» EXERCISE DIRECTIONS
Your answer should consist solely of the lines from the one holding "[1.00-2.00s]" through the final line of the entries, reproduced exactly and without pictures.

*** Begin section ***

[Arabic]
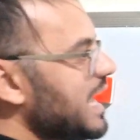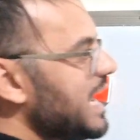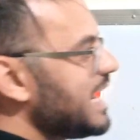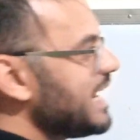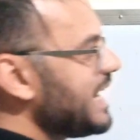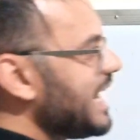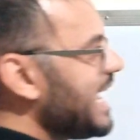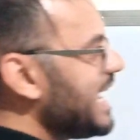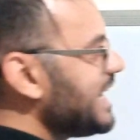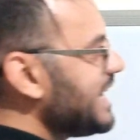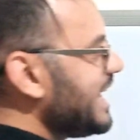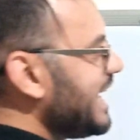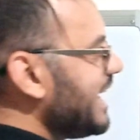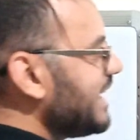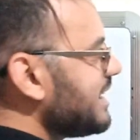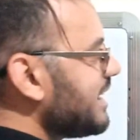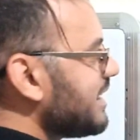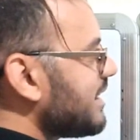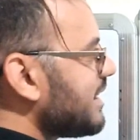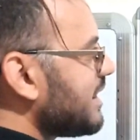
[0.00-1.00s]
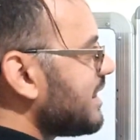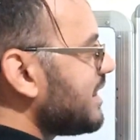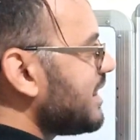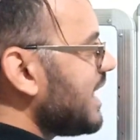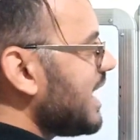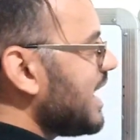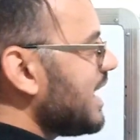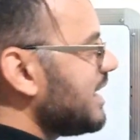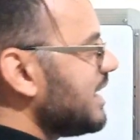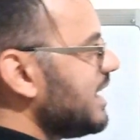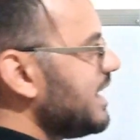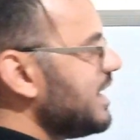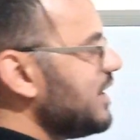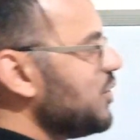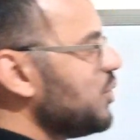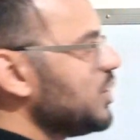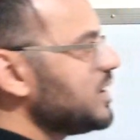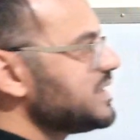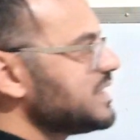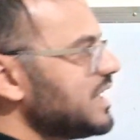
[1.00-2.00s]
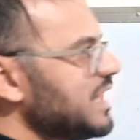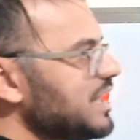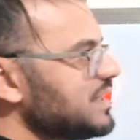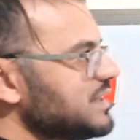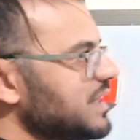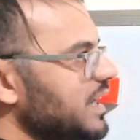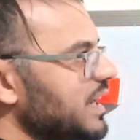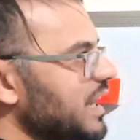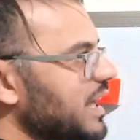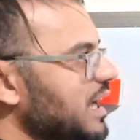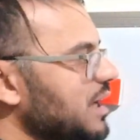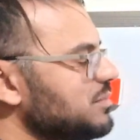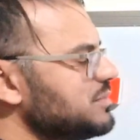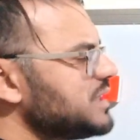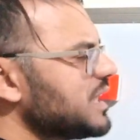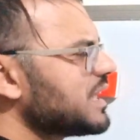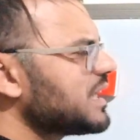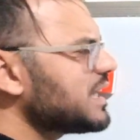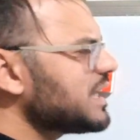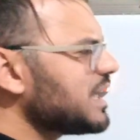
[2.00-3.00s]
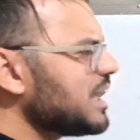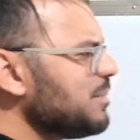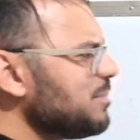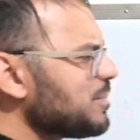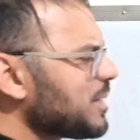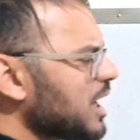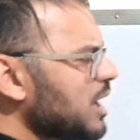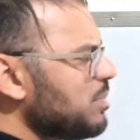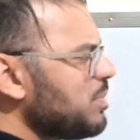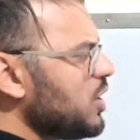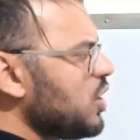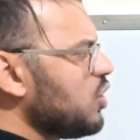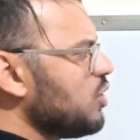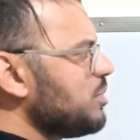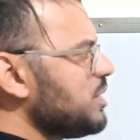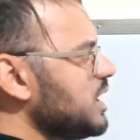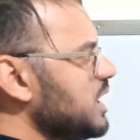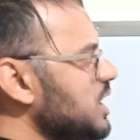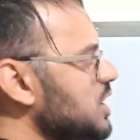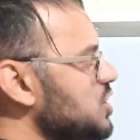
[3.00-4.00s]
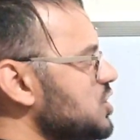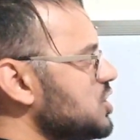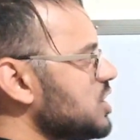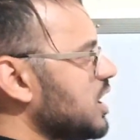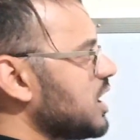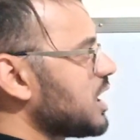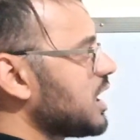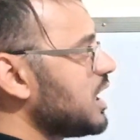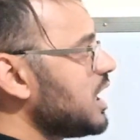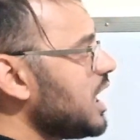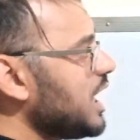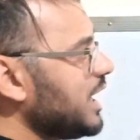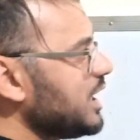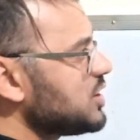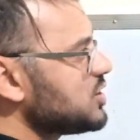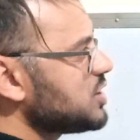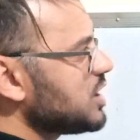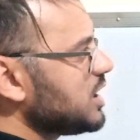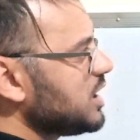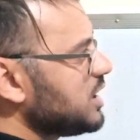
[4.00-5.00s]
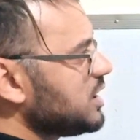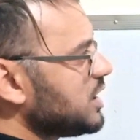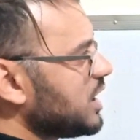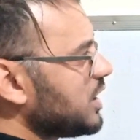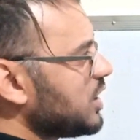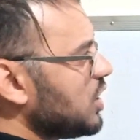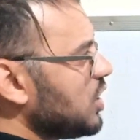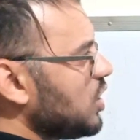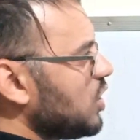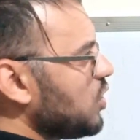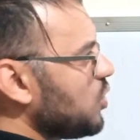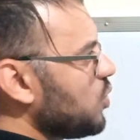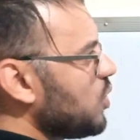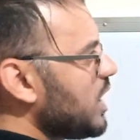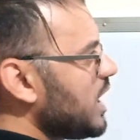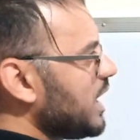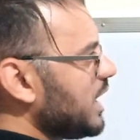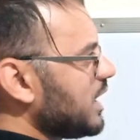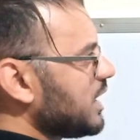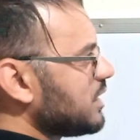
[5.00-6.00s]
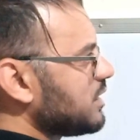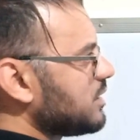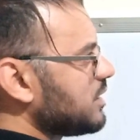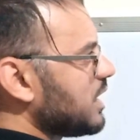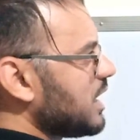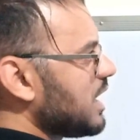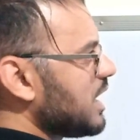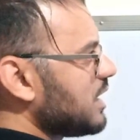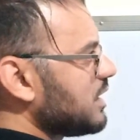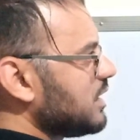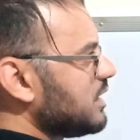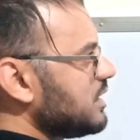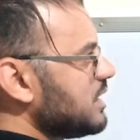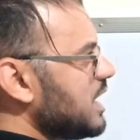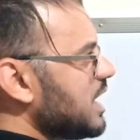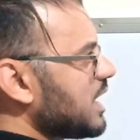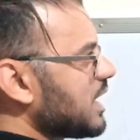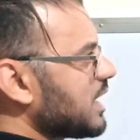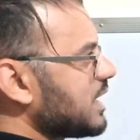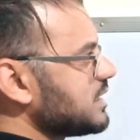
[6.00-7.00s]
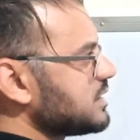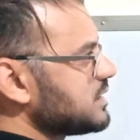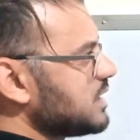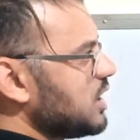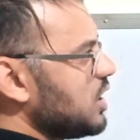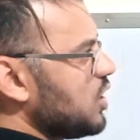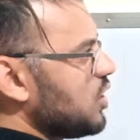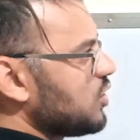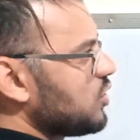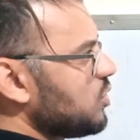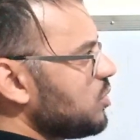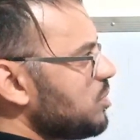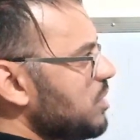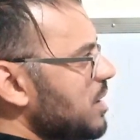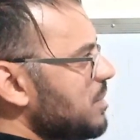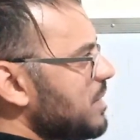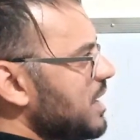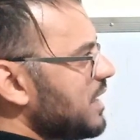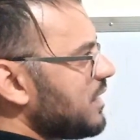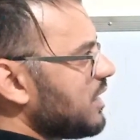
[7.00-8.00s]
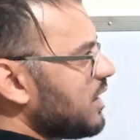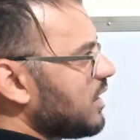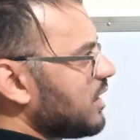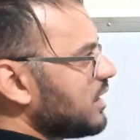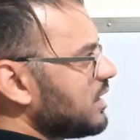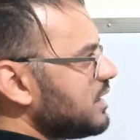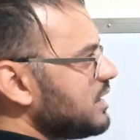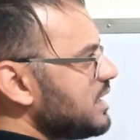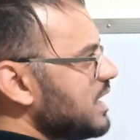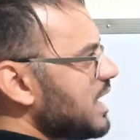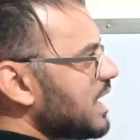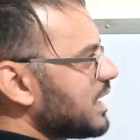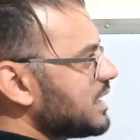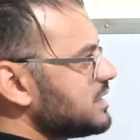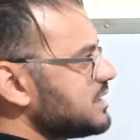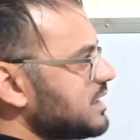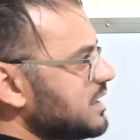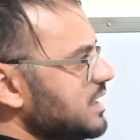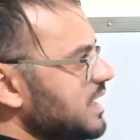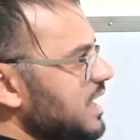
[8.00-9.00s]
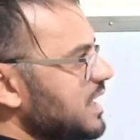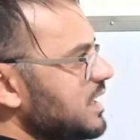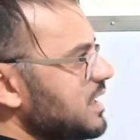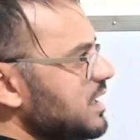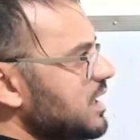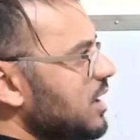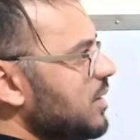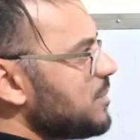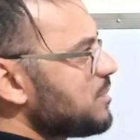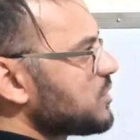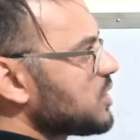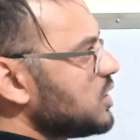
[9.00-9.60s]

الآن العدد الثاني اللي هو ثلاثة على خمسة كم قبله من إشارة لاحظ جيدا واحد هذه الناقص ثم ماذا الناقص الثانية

*** End section ***

» REPLY
[1.00-2.00s]
[2.00-3.00s]
[3.00-4.00s]
[4.00-5.00s]
[5.00-6.00s]
[6.00-7.00s]
[7.00-8.00s]
[8.00-9.00s]
[9.00-9.60s]

الآن العدد الثاني اللي هو ثلاثة على خمسة كم قبله من إشارة لاحظ جيدا واحد هذه الناقص ثم ماذا الناقص الثانية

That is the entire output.